Vendo que as coisas acabariam mal, caso aqueles dois teimosos continuassem a desenvolver uma luta ali, a moça gritou:

— Parem com isso agora! — E, para a surpresa de todos os presentes, tanto as espadas de Raizel quanto a lança de Esteban se desfizeram em um brilho sutil.

"Essa habilidade…", pensou Raizel, ao passo que notava a presença de uma quarta pessoa ao longe. Só poderia ser coisa daquela arma maldita. — Longinus.

— Aqui não é um local apropriado para receber uma luta entre Top Rankings.

Com a habitual aura dourada tomando posse de seu corpo e uma lança em mãos, porém muito mais chamativa e imponente do que a Esteban usava, o Top 1 Rank S da Academia de Batalha Behemoth se aproximava.

— Mas, Lucius, veja o que ele está fazendo com a Alícia!

— Não sei o que está acontecendo aqui — disse, em meio a uma tentativa de manter um comportamento mais digno de sua posição do que o da outra vez — mas você poderia soltá-la?

Após pensar por um breve instante, Raizel suspirou profundamente e reconheceu que, no fim, aquele cara metido a herói estava certo.

A enfermaria, onde Klaus e Eirin estavam se recuperando, não ficava longe dali.
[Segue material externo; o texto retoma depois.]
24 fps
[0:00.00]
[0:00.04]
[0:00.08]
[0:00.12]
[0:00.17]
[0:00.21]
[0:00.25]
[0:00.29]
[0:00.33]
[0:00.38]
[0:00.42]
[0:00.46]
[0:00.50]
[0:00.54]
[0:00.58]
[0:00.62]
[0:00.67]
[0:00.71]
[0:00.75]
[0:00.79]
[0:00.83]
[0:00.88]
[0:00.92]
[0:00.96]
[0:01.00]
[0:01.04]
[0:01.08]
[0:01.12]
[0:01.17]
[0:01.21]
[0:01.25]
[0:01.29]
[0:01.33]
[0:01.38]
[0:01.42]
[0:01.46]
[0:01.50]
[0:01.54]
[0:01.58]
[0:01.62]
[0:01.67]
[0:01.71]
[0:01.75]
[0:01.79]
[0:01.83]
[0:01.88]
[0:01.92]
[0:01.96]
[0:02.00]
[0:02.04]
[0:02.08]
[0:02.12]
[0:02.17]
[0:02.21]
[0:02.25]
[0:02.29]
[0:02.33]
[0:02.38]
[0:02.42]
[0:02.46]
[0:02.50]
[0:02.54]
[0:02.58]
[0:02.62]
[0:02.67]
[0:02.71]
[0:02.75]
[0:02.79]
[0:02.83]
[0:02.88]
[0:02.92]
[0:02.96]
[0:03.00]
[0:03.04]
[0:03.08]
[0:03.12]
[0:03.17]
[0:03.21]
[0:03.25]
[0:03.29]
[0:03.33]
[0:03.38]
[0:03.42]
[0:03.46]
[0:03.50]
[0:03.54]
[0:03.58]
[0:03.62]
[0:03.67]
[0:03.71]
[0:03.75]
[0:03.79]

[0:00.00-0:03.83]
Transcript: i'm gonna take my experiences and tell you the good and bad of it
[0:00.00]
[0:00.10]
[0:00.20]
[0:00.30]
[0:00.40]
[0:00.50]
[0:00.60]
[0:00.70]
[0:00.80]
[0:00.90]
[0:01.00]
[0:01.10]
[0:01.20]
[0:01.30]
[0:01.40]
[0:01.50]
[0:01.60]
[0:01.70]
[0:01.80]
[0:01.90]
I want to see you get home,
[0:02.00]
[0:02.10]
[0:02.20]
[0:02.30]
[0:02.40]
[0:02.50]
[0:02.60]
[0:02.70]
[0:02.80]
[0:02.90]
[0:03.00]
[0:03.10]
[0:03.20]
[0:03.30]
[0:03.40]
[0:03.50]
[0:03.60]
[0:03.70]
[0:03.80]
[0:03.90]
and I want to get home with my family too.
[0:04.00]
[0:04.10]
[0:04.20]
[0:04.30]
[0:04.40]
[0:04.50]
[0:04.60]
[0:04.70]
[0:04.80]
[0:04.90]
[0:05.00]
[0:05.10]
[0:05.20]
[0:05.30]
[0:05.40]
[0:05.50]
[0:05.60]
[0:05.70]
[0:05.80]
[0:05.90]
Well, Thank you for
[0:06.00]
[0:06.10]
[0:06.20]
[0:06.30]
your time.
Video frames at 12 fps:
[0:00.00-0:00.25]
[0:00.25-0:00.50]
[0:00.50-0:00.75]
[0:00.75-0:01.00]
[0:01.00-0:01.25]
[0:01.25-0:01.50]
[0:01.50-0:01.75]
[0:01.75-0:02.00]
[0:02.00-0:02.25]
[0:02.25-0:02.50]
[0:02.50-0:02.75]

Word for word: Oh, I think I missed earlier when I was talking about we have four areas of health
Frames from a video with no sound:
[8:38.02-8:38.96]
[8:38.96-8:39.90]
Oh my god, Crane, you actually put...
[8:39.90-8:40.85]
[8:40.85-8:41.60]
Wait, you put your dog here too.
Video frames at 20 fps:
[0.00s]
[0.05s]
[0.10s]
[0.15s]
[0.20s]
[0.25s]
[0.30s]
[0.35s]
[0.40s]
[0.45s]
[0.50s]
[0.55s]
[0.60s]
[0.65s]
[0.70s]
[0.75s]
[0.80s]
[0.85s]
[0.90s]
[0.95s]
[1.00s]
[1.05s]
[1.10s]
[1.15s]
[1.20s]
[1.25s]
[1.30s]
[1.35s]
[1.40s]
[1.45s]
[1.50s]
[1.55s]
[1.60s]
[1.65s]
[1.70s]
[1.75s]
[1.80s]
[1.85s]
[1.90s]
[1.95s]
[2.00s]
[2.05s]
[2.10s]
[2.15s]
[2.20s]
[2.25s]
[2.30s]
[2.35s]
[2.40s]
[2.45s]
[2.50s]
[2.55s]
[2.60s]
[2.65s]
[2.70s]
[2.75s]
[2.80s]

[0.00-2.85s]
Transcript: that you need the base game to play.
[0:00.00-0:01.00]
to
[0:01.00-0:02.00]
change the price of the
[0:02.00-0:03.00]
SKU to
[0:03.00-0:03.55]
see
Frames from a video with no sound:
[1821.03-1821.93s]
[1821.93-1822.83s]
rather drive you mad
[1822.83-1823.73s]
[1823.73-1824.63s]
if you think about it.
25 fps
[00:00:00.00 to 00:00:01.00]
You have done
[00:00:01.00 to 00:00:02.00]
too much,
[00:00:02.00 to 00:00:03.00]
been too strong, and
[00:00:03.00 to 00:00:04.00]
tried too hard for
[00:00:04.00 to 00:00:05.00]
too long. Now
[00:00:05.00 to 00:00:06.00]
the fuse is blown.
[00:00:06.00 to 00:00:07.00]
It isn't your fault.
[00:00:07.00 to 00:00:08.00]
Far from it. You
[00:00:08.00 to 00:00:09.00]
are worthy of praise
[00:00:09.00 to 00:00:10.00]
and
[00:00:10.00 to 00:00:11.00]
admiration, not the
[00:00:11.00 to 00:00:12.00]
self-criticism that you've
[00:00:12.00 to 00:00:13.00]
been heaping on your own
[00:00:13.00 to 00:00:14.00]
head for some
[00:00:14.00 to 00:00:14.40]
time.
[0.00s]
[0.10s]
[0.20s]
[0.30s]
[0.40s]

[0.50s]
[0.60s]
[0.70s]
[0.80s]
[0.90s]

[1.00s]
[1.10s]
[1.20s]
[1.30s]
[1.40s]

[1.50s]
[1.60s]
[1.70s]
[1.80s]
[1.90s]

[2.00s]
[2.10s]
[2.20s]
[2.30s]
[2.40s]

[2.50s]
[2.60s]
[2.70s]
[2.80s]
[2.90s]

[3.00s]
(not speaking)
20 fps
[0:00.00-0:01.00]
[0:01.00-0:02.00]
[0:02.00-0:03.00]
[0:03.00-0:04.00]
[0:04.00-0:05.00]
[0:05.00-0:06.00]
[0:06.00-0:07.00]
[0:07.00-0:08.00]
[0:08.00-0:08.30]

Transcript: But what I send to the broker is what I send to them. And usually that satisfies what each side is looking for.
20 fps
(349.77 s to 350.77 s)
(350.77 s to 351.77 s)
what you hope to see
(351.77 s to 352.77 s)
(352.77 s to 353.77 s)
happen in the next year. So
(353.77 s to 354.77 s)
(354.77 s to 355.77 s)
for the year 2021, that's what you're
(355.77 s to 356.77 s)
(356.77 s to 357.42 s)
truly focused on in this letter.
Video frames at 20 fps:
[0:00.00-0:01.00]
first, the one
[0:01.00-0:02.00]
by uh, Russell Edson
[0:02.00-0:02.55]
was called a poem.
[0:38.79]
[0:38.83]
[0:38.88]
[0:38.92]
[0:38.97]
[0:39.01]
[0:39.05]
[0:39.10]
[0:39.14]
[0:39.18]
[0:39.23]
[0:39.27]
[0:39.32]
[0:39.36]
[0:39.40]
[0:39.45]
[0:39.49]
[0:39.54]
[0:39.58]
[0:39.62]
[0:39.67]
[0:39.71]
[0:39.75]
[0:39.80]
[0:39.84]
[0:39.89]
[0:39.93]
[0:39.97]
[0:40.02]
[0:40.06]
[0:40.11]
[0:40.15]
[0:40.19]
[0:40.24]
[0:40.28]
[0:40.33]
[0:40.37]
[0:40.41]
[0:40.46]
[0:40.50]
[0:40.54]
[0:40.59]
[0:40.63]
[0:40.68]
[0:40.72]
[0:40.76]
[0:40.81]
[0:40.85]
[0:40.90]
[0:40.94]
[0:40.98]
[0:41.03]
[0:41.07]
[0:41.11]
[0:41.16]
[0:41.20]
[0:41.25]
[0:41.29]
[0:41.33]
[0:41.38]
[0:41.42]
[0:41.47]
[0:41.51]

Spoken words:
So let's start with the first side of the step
Lutar, naquele momento, destruiria muito mais do que apenas um corredor.

Usar o Espaço Dimensional para mudar o cenário da luta enquanto a Lança de Longinus estivesse em campo também não era uma ideia muito atrativa.

— Que seja. — Soltou a garota em um só movimento e se pôs a caminhar em direção à sala dos duos da Academia Ziz. — Depois nós resolvemos isso, garota.

Contudo, não saiu sem antes dar uma última olhada na arma divina empunhada por Lucius.

Como um leão prateado, adornado com uma reluzente juba dourada, a Lança de Longinus irradiava um brilho divino tão intenso quanto a aura do seu portador.

Compará-la ao grandioso rei da selva não era exagero, visto que símbolos desse animal se encontravam espalhados pela haste dela, com a cabeça de um leão na parte de trás do cabo.

— Eu faço minhas as suas palavras — enfatizou Lucius, ao passo que Raizel já se mostrava distante. — "Depois nós resolvemos isso", na arena de combate, nefilim.

Era certo que eles iriam dilacerar um ao outro naquele campeonato. Até que o momento chegasse, Lucius estava decidido a esperar de forma paciente e, então, purificaria o mal.

Ufa! — Depois de ser submetida à tanta pressão, Alícia permitiu que suas costas deslizassem pela parede, até que se sentasse no chão. — Tudo está bem quando termina bem.

— Mas foi por pouco — ressaltou seu parceiro. — Aquele cara é insano.

— Mas também, você tinha que chegar apontando uma arma pra ele?

Vê-la falando daquela forma fazia Esteban parecer o culpado da história. No entanto, havia um detalhe importante, que só ela parecia não ter notado.

— O nosso Pacto de Ressonância me fez sentir que você corria perigo naquela hora. — Com os braços cruzados, Esteban observou o corredor pelo qual o nefilim louco havia se retirado. — Aquele cara podia ter te matado.